RDNA 2. The graphics architecture at the heart of AMD’s kick-ass new Radeon RX 6000 graphics cards may sound like a simple iteration upon the original “RDNA” GPUs that came before it, but RDNA 2—which also powers the next-gen Xbox Series X and PlayStation 5 consoles—is much more than a mere refresh. Significant tweaking has resulted in a stunning 54-percent increase in power-per-watt over AMD’s last-gen Radeon RX 5000 GPUs. Perhaps more notably, the Radeon RX introduces an innovative new “Infinity Cache” technology that reimagines how memory behaves in graphics cards. Oh, and ray tracing? AMD does that now, too.
AMD’s engineers approached RDNA 2 with lofty efficiency goals as their guiding lights. The original RDNA architecture provided a 50-percent performance-per-watt increase over its “GCN”-based predecessors, finally matching Nvidia’s vaunted power efficiency, and the company’s executives wanted RDNA 2 to keep that pace. Spoiler alert: They did. It took a lot of hard work though, as well as close collaboration with the Ryzen CPU architecture team, because RDNA 2 is built using the same TSMC 7nm manufacturing process as RDNA 1. A big part of the original RDNA’s efficiency gains came from the node leap from 14nm to 7nm, but RDNA 2’s improvements required more substantial tweaking.

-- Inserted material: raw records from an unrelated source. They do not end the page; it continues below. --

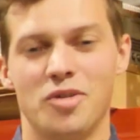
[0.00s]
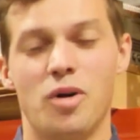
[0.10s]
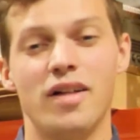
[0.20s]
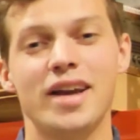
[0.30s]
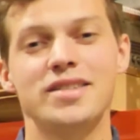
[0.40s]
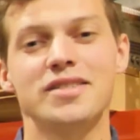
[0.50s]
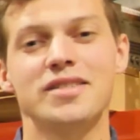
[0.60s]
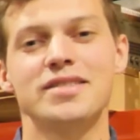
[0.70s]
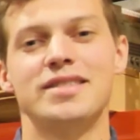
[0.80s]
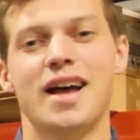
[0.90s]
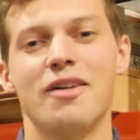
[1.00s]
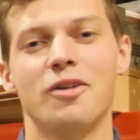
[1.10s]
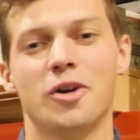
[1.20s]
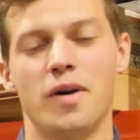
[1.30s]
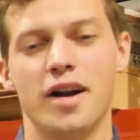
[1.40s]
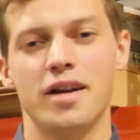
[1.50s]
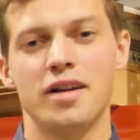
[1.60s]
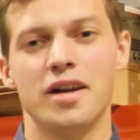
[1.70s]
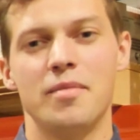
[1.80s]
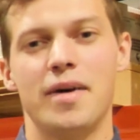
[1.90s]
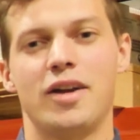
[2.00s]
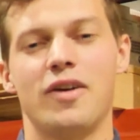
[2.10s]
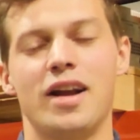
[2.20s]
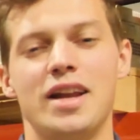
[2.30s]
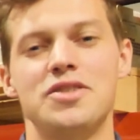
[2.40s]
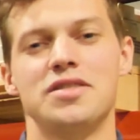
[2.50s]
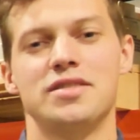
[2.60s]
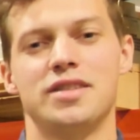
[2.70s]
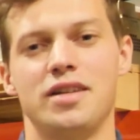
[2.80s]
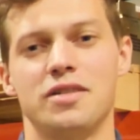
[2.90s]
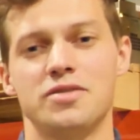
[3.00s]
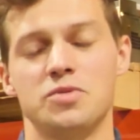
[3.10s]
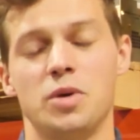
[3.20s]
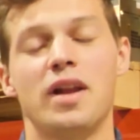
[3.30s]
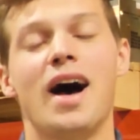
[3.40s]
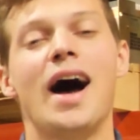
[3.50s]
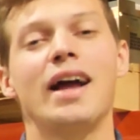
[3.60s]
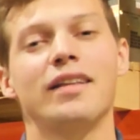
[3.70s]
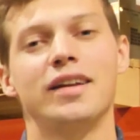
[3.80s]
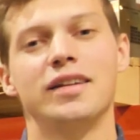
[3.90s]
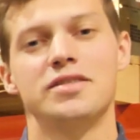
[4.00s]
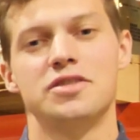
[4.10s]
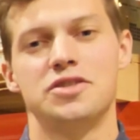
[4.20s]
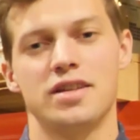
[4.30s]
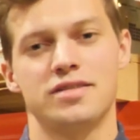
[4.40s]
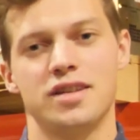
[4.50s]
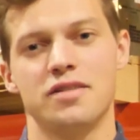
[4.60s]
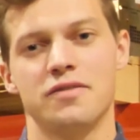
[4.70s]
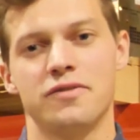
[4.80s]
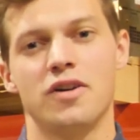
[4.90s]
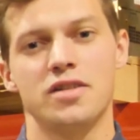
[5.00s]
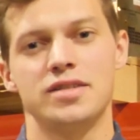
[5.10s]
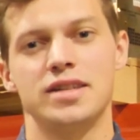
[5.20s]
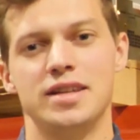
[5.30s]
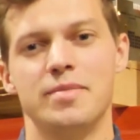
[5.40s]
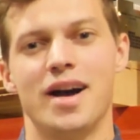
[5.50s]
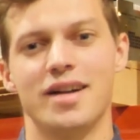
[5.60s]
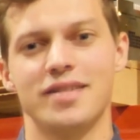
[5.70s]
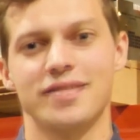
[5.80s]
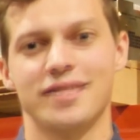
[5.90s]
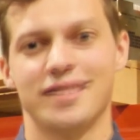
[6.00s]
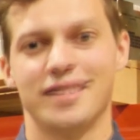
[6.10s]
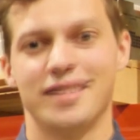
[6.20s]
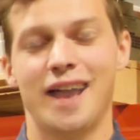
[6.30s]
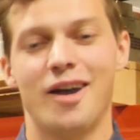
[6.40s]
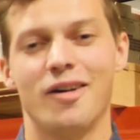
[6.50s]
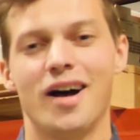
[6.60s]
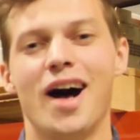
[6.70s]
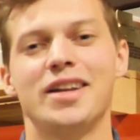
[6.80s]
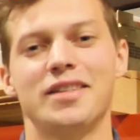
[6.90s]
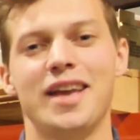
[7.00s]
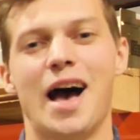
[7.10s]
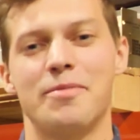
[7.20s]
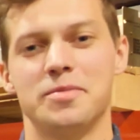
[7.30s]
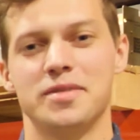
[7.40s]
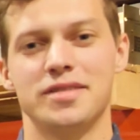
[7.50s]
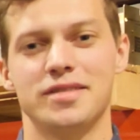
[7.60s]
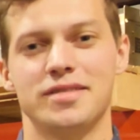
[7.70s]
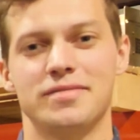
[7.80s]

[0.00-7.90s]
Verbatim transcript: While Acer is not required by accreditation standards, we would highly suggest it for our CT buyers. Now, onto the Optimas.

Despite the intense rejiggering, the fundamental RDNA 2 building blocks remain largely similar to RDNA 1’s in broad strokes—aside from the addition of dedicated ray accelerator hardware, which we’ll get to later—only scaled up much further.
AMD stayed modest with last generation’s RDNA 1 products. Its flagship, the Radeon RX 5700 XT, topped out at 40 compute units and 10.3 billion transistors inside its 251mm² die—a surprise considering AMD’s previous GCN architectures scaled up to 64 CU designs. (We’ll get to why that was later as well.) RDNA 2 blows well past that. The $579 Radeon RX 6800 includes 60 CUs, the $649 Radeon RX 6800 XT ups that to 72 CUs, and the flagship $999 Radeon RX 6900 XT will fully double-up last generation’s RX 5700 XT with a whopping 80 CUs inside a massive 519mm² die with over 26 billion transistors. By contrast, the “Ampere” GPU die inside Nvidia’s rival $1,500 GeForce RTX 3090 packs a hair over 28 billion transistors into a much larger 628mm² die.
Swiping a page from AMD’s fantastic Ryzen 5000 CPUs, RDNA 2 implements pervasive fine-grain clock gating to allow parts of the GPU to slow down if they aren’t being used, improving power efficiency. RDNA 2 additionally features more robust clock tree splitting and gating (like server CPUs) for the same reason, but more parallelized to hit the higher bandwidths capable with GPUs. The company’s engineers also “aggressively” rebalanced data pipelines and even redesigned entire data paths, honing the architecture for maximum efficiency. Those optimizations accounted for about a third of the up to 54-percent performance-per-watt increase delivered in the Radeon RX 6800 and 6800 XT (and the whopping 65-percent increase promised for the flagship Radeon RX 6900 XT coming December 8).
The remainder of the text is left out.